- Source material:
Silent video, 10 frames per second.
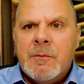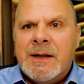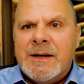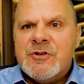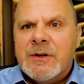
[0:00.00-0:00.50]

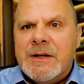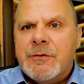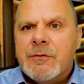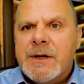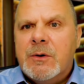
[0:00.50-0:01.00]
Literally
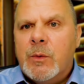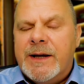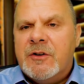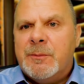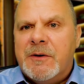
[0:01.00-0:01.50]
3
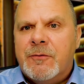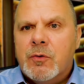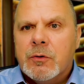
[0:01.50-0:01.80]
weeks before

==

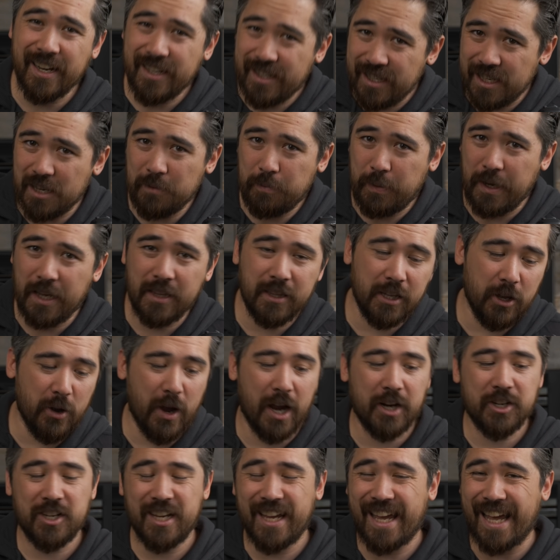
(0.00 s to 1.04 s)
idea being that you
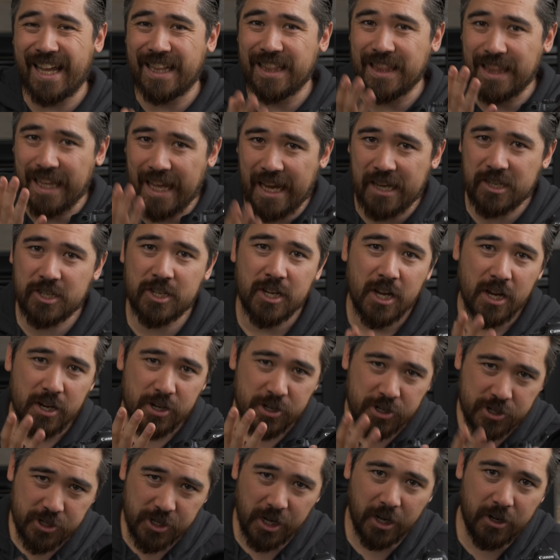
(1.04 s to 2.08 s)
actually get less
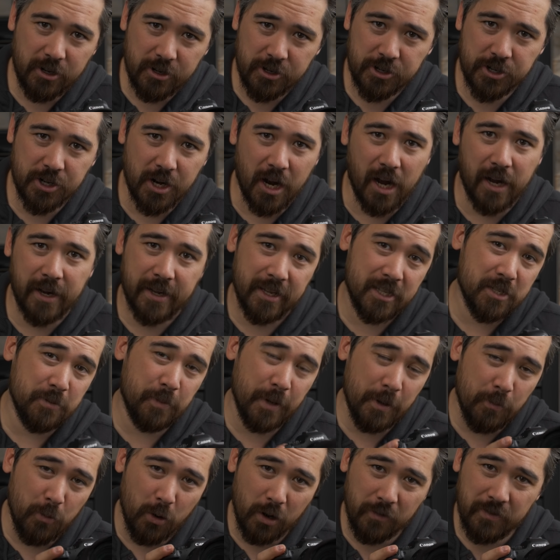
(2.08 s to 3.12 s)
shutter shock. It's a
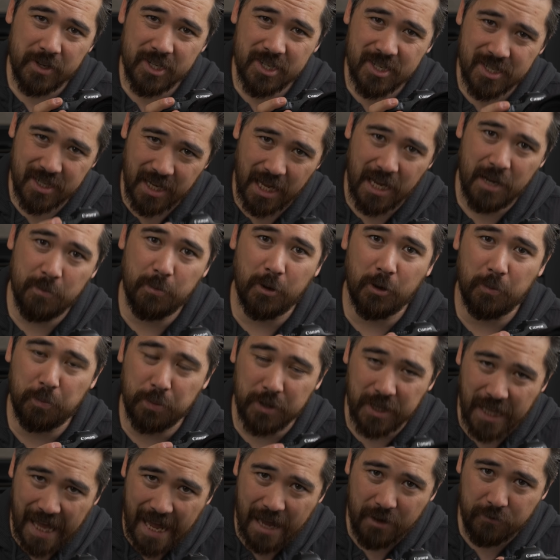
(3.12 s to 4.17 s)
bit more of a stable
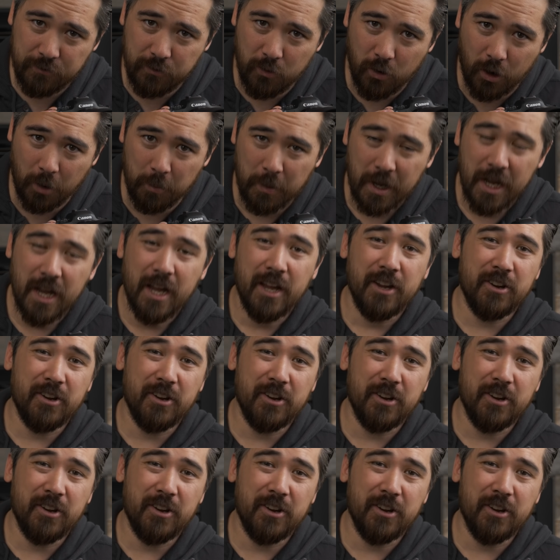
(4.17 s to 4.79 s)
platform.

--

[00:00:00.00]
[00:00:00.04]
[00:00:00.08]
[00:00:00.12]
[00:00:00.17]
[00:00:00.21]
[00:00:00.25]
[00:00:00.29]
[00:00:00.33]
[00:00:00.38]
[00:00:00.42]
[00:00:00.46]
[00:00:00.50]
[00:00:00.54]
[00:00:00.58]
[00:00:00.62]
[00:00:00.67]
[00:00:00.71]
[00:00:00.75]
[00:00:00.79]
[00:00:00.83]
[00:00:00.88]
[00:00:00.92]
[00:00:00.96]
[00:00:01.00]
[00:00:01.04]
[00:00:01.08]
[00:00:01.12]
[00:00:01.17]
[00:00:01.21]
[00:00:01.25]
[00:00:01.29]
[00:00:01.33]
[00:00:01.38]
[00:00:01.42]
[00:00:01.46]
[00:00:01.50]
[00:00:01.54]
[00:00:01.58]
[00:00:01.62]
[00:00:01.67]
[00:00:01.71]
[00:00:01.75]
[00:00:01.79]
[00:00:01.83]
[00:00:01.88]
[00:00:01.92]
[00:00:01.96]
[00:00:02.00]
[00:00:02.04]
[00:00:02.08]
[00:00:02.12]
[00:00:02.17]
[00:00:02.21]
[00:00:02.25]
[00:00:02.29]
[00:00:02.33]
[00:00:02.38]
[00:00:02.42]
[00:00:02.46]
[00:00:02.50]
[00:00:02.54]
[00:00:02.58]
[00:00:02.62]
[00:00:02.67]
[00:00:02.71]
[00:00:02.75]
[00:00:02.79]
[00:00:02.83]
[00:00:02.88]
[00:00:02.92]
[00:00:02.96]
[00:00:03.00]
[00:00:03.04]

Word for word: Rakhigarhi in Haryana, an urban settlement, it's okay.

- Activity:
Within the listing above, give again exactly every line from the line with "[00:00:02.50]" through the line with "Word for word: Rakhigarhi", both included, and no other line.

- Solution to the problem:
[00:00:02.50]
[00:00:02.54]
[00:00:02.58]
[00:00:02.62]
[00:00:02.67]
[00:00:02.71]
[00:00:02.75]
[00:00:02.79]
[00:00:02.83]
[00:00:02.88]
[00:00:02.92]
[00:00:02.96]
[00:00:03.00]
[00:00:03.04]

Word for word: Rakhigarhi in Haryana, an urban settlement, it's okay.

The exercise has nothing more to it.